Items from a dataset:
# # # # #
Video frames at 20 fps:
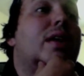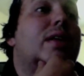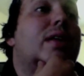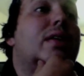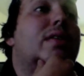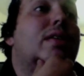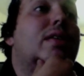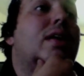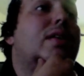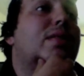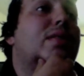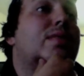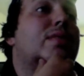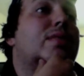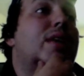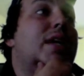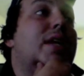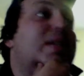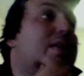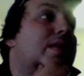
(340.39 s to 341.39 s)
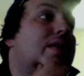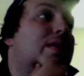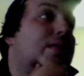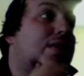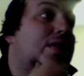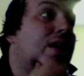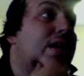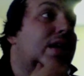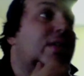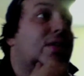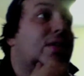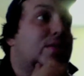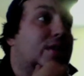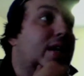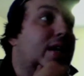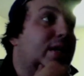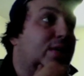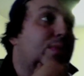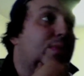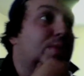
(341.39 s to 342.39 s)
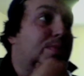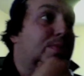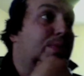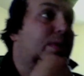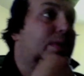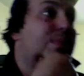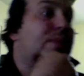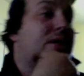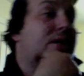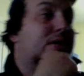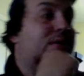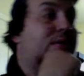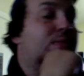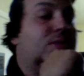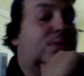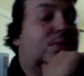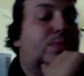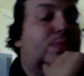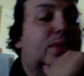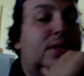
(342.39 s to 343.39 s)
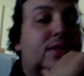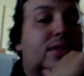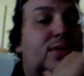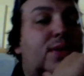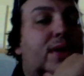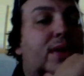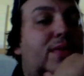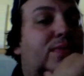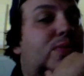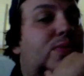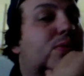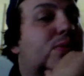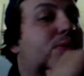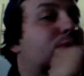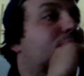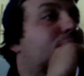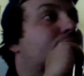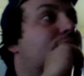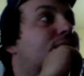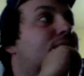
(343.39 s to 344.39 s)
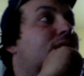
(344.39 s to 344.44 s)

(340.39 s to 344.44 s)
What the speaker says: Danto's lecture was pretty straightforward.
# # # # #
Your goal:
Produce an exact reprint of the entries, dropping the images.

Answer below:
Video frames at 20 fps:
(340.39 s to 341.39 s)
(341.39 s to 342.39 s)
(342.39 s to 343.39 s)
(343.39 s to 344.39 s)
(344.39 s to 344.44 s)

(340.39 s to 344.44 s)
What the speaker says: Danto's lecture was pretty straightforward.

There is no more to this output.